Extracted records
^^^^^^^^
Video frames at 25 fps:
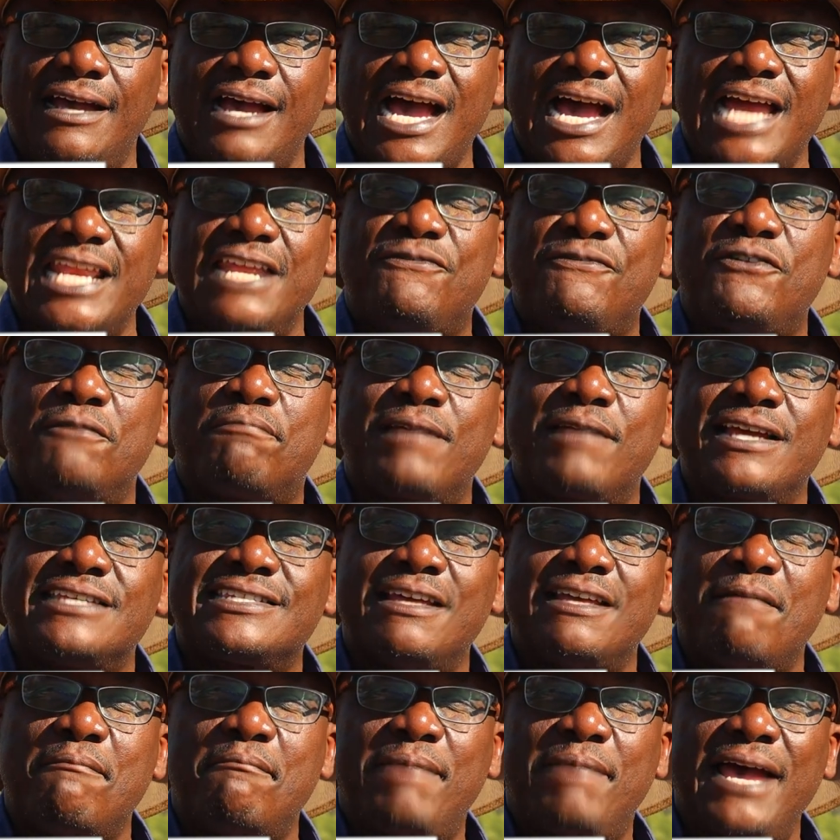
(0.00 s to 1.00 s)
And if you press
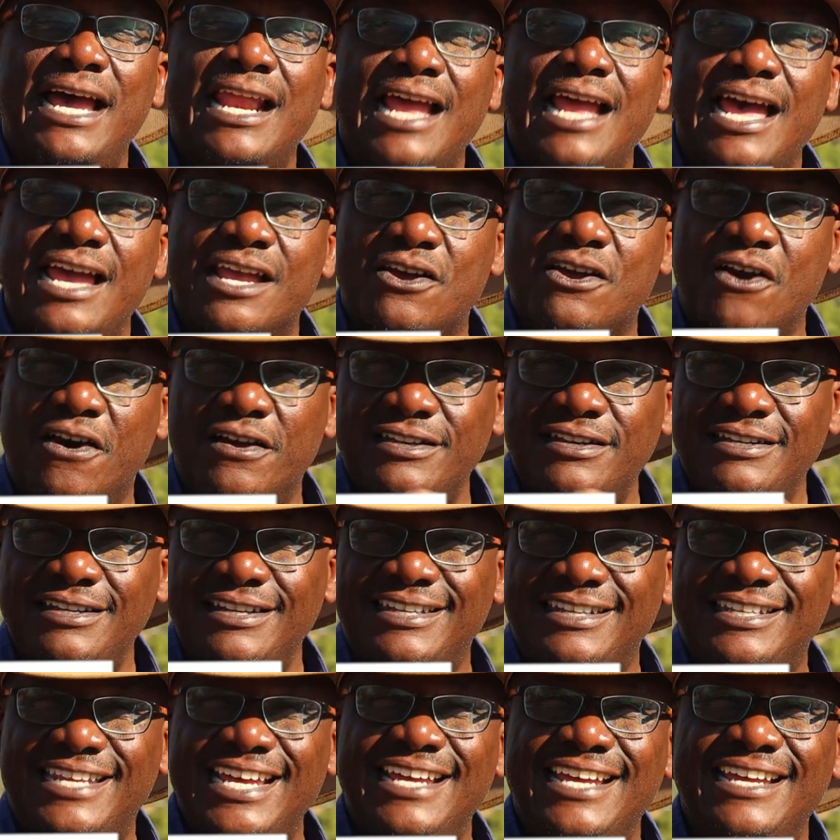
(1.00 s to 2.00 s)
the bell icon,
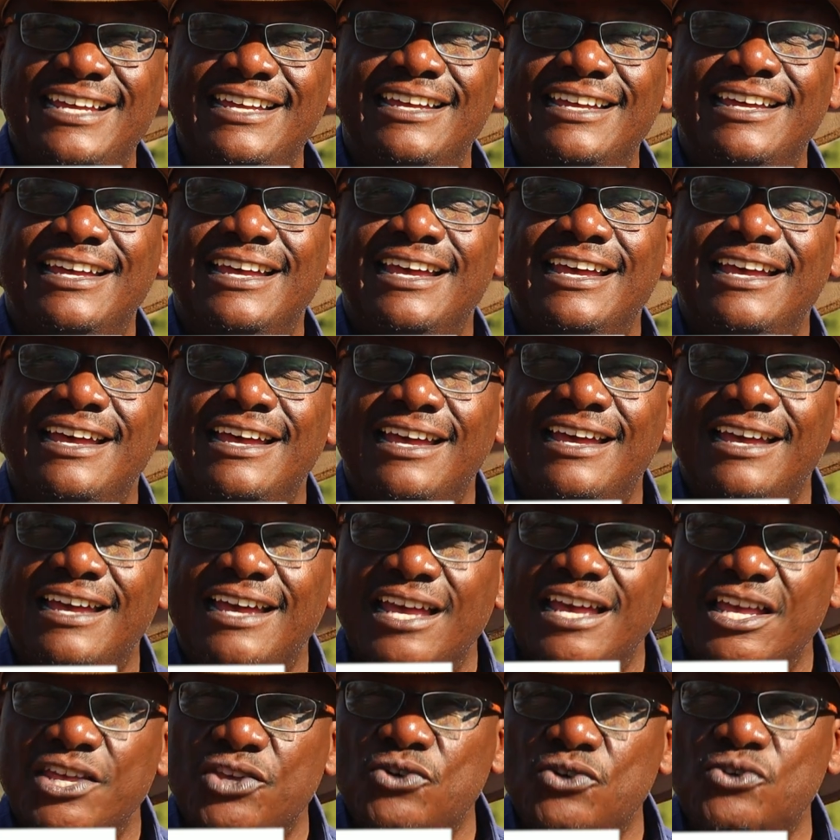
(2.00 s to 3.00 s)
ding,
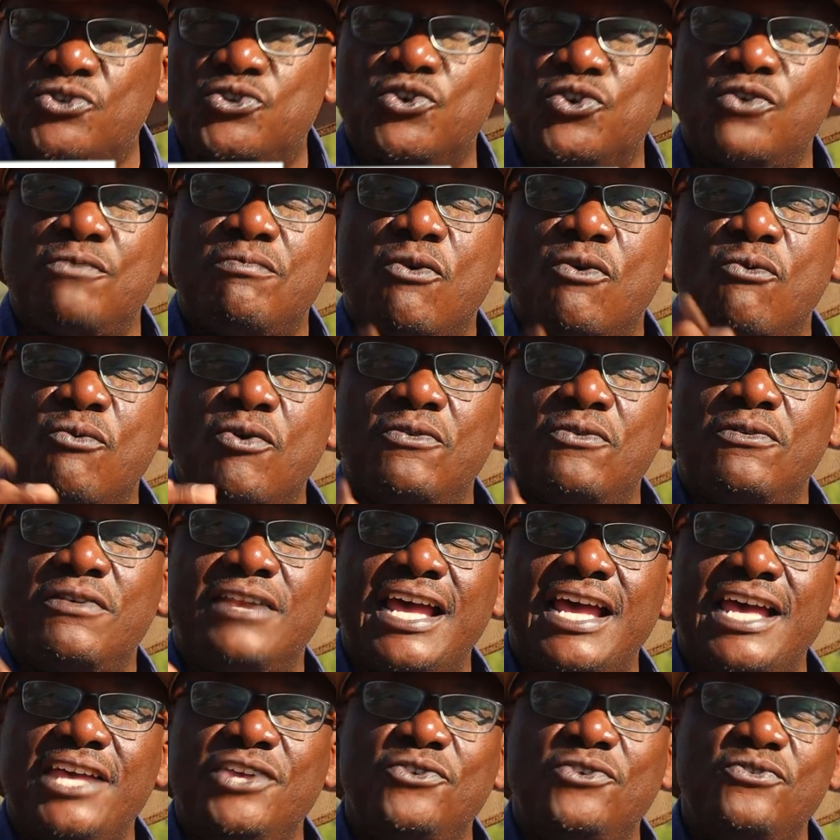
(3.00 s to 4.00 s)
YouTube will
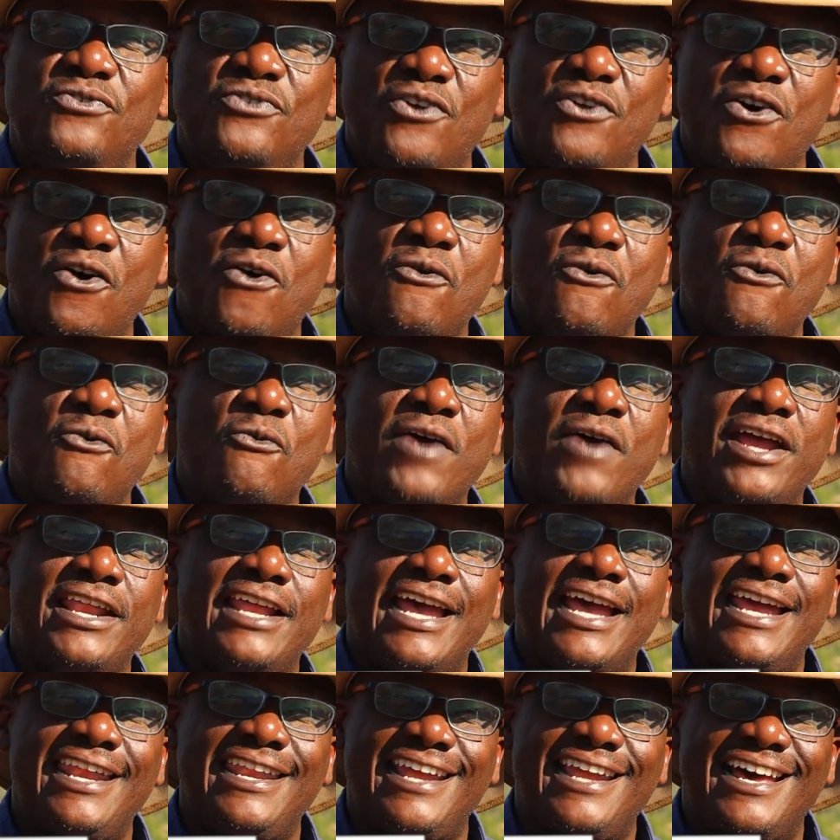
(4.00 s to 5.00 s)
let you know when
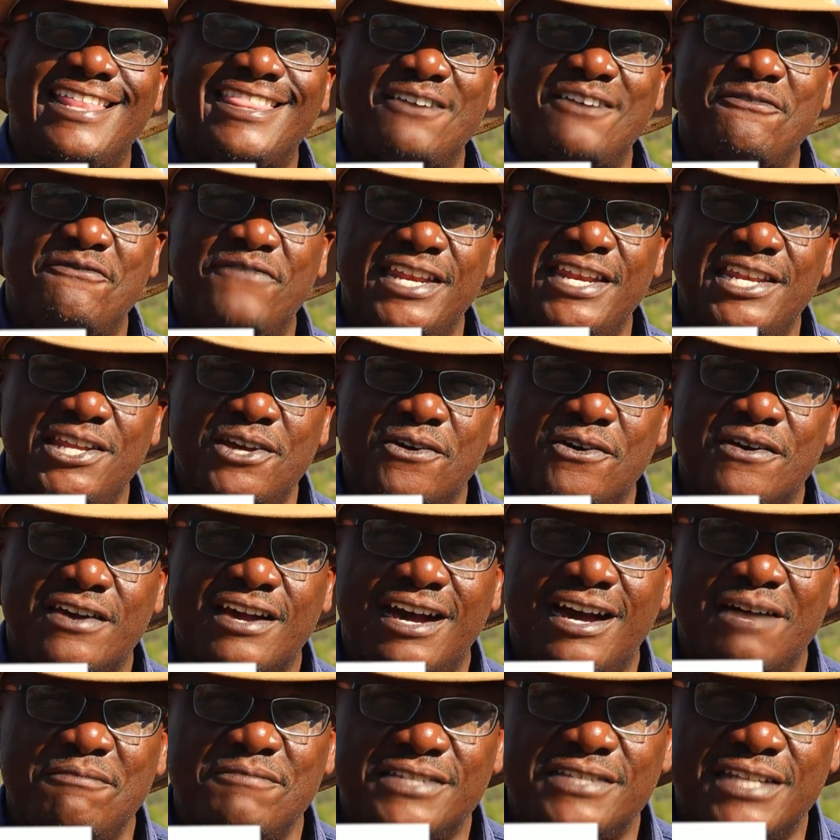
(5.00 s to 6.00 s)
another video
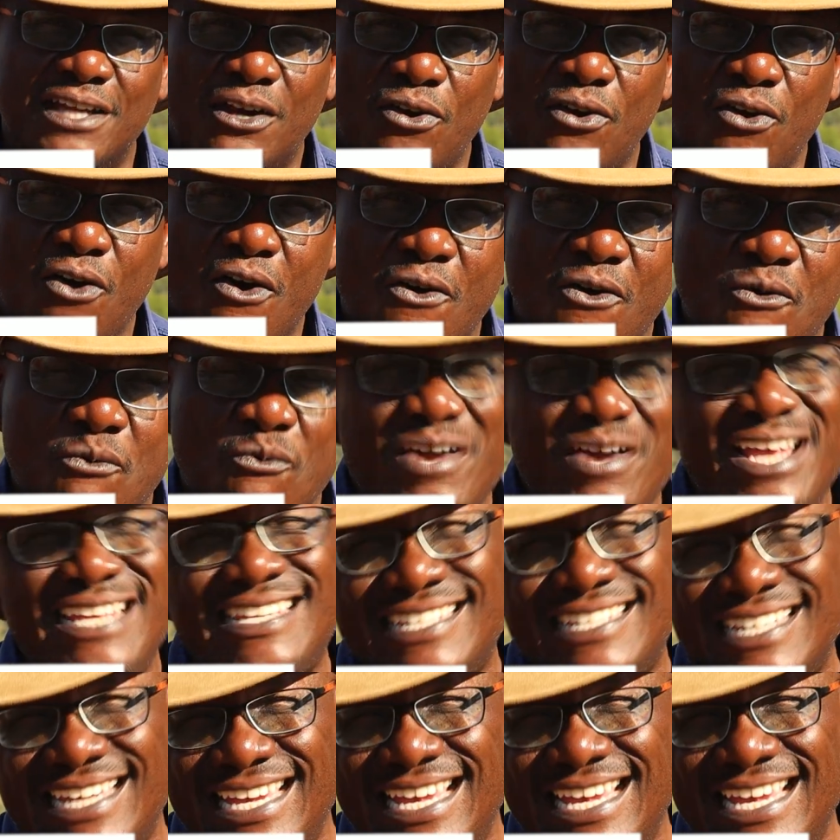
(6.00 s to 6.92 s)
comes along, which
^^^^^^^^
» Your objective
Give the records back verbatim, pictures excluded.

» Exercise result
Video frames at 25 fps:
(0.00 s to 1.00 s)
And if you press
(1.00 s to 2.00 s)
the bell icon,
(2.00 s to 3.00 s)
ding,
(3.00 s to 4.00 s)
YouTube will
(4.00 s to 5.00 s)
let you know when
(5.00 s to 6.00 s)
another video
(6.00 s to 6.92 s)
comes along, which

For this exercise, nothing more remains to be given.